Seorang wanita berusia 25 tahun datang ke RSGM dengan keluhan gigi depan atas kanan
patah dan berwarna abu kehitaman sehingga mengganggu penampilan. Hasil anamnesis,
sebelas tahun yang lalu, gigi tersebut pernah sakit karena jatuh dari sepeda motor, namun
sekarang gigi tersebut sudah tidak sakit lagi dan lama-kelamaan berubah menjadi abu
kehitaman. Hasil pemeriksaan ekstra oral normal. Hasil pemeriksaan klinis gigi 11, tes
vitalitas (-), palpasi dan perkusi (-), mobiliti (-). Pasien pernah datang ke dokter gigi untuk
melakukan penambalan pada gigi 46 dan 47. Terdapat karies pada gigi 16, 14, 24, 25, 26, 34,
35, 37, 38, 44, 45, dan radiks pada gigi 36. Pada rahang atas dan bawah ditemukan plak dan
kalkulus.

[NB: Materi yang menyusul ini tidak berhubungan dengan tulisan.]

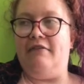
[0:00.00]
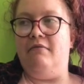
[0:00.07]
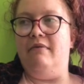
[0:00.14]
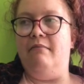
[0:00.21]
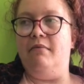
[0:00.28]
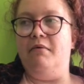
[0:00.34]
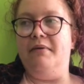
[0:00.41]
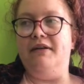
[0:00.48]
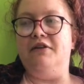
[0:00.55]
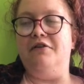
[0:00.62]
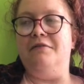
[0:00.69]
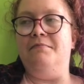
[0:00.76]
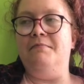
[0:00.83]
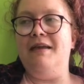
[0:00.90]
Remember, we
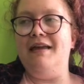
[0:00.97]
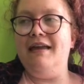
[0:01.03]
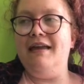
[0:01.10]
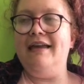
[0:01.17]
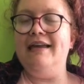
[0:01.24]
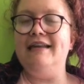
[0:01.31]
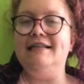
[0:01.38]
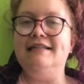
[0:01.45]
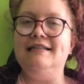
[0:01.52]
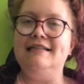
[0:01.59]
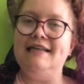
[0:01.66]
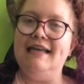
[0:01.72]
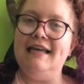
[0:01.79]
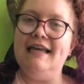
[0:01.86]
do B,
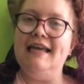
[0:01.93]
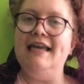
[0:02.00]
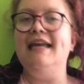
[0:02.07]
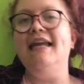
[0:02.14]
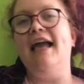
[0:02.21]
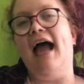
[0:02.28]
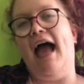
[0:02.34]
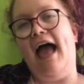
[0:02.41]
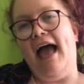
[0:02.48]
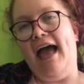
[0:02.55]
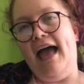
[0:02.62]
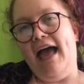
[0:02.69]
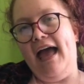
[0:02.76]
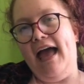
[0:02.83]
C,
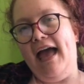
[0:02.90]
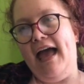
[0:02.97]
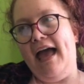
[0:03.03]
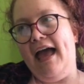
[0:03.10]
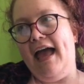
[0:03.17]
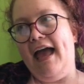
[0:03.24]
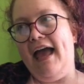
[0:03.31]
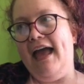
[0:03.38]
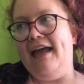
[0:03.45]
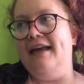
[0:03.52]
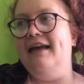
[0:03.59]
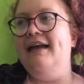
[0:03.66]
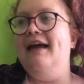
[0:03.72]
A,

Skor OHIS : 2,4. Pemeriksaan saliva hidrasi (unstimulated) : 30 detik, laju alir
saliva (stimulated) : 0,9 ml/ menit, viskositas saliva (unstimulated) : jernih. Hasil foto klinis
dan periapikal seperti pada gambar di bawah ini.
1.3 PERTANYAAN
1. Jelaskan kualitas foto pada radiografi periapikal diatas! (RKG)
2. Jelaskan interpretasi radiologis kasus di atas ! (RKG)
3. Jelaskan etiopatofisiologi terjadinya kelainan pada gigi 11! ((Konservasi)
4. Jelaskan diagnosis pulpa dan diagnosis periapikal gigi 11! (Konservasi)
5. Jelaskan perawatan non invasif dan invasif yang saudara anjurkan untuk pasien
tersebut! (Konservasi)
6. Jelaskan prosedur perawatan saluran akar pada kasus gigi 11! (Konservasi)
7. Jelaskan prosedur yang saudara lakukan untuk melanjutkan perawatan diskolorasi gigi
11, karena perawatan kasus ini bukan kompetensi dokter gigi umum! (Sistim
rujukan/IPM)
8. Jelaskan prognosis perawatan pada gigi 11 ! (Konservasi)
1.4 LEARNING ISSUE
1. Kualitas dan interpretasi radiografi endodonti
2. Penyakit pulpa dan periapikal
3. Diagnosis, rencana perawatan non invasive dan invasif
4. Restorasi pasca endodonti
5. Diskolorasi
6. Sistim rujukan
BAB II
PEMBAHASAN
1. Jelaskan kualitas foto pada radiografi periapikal diatas! (RKG)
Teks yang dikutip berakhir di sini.